» **DATA FOR ANALYSIS**:
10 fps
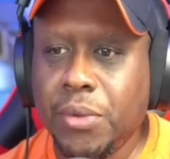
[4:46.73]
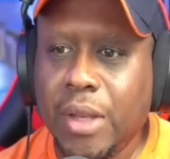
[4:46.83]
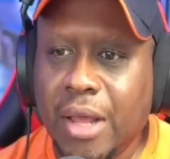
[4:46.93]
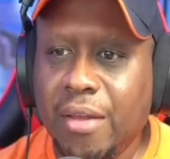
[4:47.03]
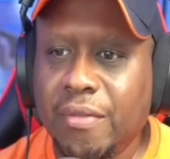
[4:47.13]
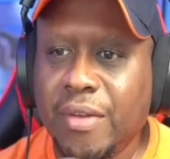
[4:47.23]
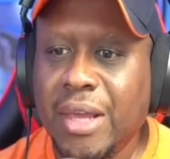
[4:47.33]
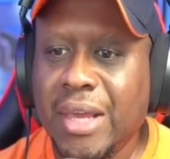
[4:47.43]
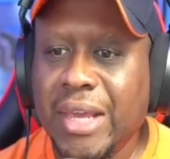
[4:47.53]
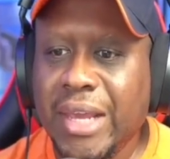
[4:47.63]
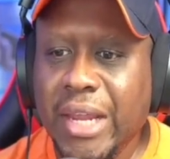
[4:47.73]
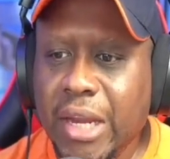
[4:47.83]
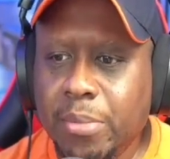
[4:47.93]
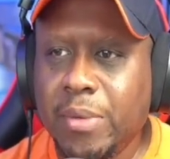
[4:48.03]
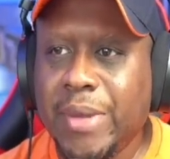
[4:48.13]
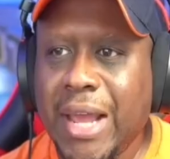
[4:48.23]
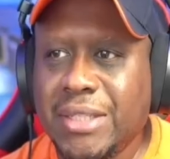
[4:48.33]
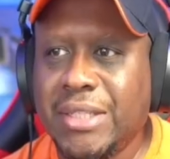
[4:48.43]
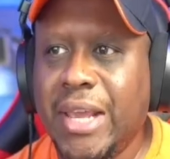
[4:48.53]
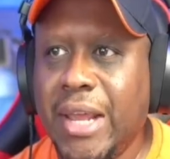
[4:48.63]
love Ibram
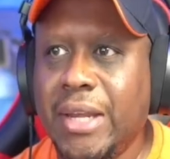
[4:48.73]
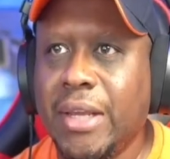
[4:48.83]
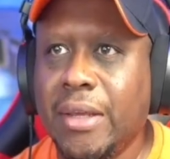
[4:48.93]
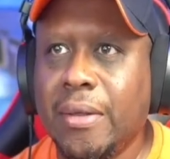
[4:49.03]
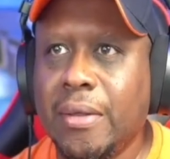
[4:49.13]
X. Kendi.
...
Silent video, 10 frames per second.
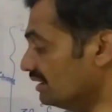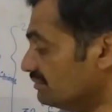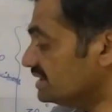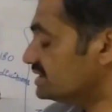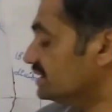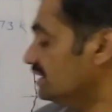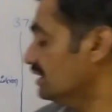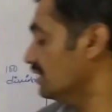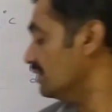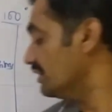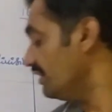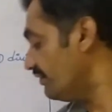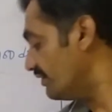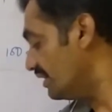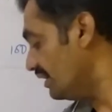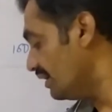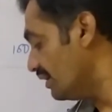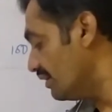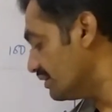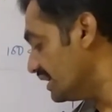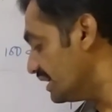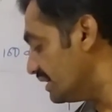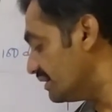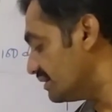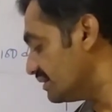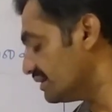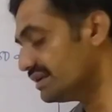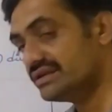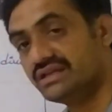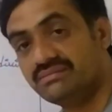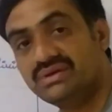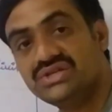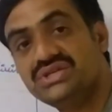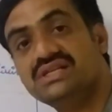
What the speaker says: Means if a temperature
--
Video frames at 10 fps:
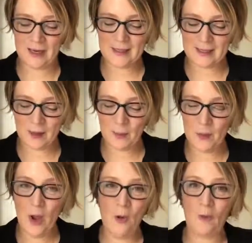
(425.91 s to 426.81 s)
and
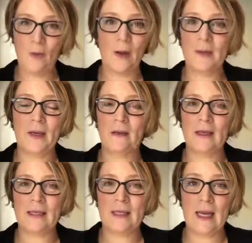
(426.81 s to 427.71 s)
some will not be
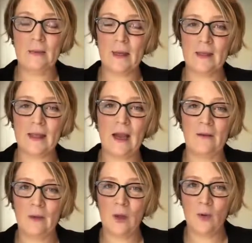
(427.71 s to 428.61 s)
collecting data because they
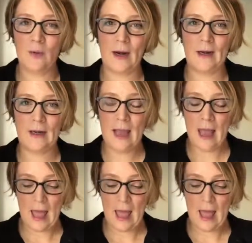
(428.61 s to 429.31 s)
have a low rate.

» **PROBLEM REQUIREMENTS**: Search the material above for the word "frames", then copy each line that holds it.

» **RESPONSE TO THIS TASK**:
Silent video, 10 frames per second.
Video frames at 10 fps:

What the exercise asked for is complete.